S'il ne s'agit pas d'un problème biologique, qu'est-ce qui cause un trouble mental?
Vous avez une gêne interne, pour quelque raison que ce soit, à cause de vos antécédents, car certaines choses vous sont arrivées et vous présentez un symptôme tel que, par exemple, une phobie, une dépression, un état d'anxiété … C'est un diagnostic, mais l'important est ce qui se cache derrière ce symptôme: l'inconfort humain.
La détresse existentielle se glisse dans tous les symptômes, de la dépression à la fibromyalgie.
Tous sont des réponses à la légèreté de l'être. Pour vraiment aider la personne, il faut essayer de comprendre de quoi elle souffre et que la psychiatrie pose à nouveau au patient les questions hippocratiques: qu'est-ce qui ne va pas chez vous? Depuis quand? Comment cela vous arrive-t-il? Que ressentez vous? Comment changer?
Apprenez à connaître la cause …
Oui, aborder l'étiologie du symptôme car cela donne au patient la possibilité d'élaborer un discours de ce qu'il ressent encadré dans sa vie. L'histoire du patient est plus importante que l'étiquette de diagnostic, qui est maintenant simplement l'inverse:
«Là où vous avez un symptôme, je vous donne une pilule pour l'enlever sans essayer de comprendre ce qui l'a créé.
La culture humaine produit toujours un inconfort et une angoisse vitaux, qui sont sous tous les symptômes.
Et quels symptômes notre culture produit-elle le plus fréquemment?
Angoisse et dépression, des symptômes toujours étroitement liés. Mais dans notre société, la dépression est mieux vue.

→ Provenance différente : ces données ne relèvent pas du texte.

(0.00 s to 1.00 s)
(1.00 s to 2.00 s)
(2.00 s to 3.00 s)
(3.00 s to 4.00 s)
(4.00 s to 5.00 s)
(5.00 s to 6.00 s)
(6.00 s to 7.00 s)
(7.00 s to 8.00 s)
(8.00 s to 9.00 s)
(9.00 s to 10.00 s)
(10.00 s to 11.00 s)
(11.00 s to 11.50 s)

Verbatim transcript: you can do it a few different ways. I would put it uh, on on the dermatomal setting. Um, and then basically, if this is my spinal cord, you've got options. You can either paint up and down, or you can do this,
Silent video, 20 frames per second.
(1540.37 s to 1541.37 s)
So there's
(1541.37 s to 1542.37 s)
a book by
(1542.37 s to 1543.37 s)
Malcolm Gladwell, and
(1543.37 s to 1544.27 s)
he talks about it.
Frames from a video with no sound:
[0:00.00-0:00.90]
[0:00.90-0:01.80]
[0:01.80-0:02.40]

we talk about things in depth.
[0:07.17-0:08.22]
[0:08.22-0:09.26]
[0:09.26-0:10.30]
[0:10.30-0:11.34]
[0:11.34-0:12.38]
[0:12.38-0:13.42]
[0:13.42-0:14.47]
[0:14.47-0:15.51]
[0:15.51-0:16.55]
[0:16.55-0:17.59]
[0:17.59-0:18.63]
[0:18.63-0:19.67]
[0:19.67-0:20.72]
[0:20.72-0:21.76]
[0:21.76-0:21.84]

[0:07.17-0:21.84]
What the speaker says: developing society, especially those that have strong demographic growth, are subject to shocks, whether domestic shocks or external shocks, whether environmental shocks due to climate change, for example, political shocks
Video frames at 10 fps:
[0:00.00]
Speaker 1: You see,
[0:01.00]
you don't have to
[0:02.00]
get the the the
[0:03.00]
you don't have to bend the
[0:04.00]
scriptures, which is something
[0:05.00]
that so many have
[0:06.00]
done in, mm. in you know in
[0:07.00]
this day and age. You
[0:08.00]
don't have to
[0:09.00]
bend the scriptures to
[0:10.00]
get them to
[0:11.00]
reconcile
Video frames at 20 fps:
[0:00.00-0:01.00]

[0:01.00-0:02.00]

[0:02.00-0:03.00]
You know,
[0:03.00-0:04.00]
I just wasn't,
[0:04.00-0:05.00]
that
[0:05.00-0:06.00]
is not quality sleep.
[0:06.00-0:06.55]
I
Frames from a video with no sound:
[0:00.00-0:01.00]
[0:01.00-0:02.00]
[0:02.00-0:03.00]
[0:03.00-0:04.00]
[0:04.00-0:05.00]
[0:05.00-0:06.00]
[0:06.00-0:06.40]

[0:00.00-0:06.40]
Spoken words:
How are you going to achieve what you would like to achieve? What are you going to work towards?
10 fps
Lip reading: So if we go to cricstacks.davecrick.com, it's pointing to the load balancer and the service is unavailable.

Si j'ai de l'angoisse et que je développe une phobie, je parais idiot, mais si je dis: «je suis triste», la société le permet parce que nous sommes dans le discours de l'efficacité et la manière contemporaine d'en sortir c'est de dire: «Je ne peux pas. Je me retire du monde ». Cependant, si vous dites à une personne du Zimbabwe que vous n'êtes pas allée travailler parce que vous êtes triste, elle dira: "Mais s'il vaut mieux aller travailler, alors vous serez heureux …".
Et que disent-ils à leurs patients souffrant de dépression ou d'anxiété?
Cela dépend de chaque personne. Nous leur posons les questions hippocratiques et vous dites à certains qu'ils doivent retourner au travail; Il faut prendre les autres par la main et les accompagner au lit et être avec eux; et d'autres, qui doivent s'arrêter car ce qui leur arrive, c'est qu'ils ont fait le tour et c'est pourquoi ils se sont cassés.
Cela dépend toujours de chaque personne.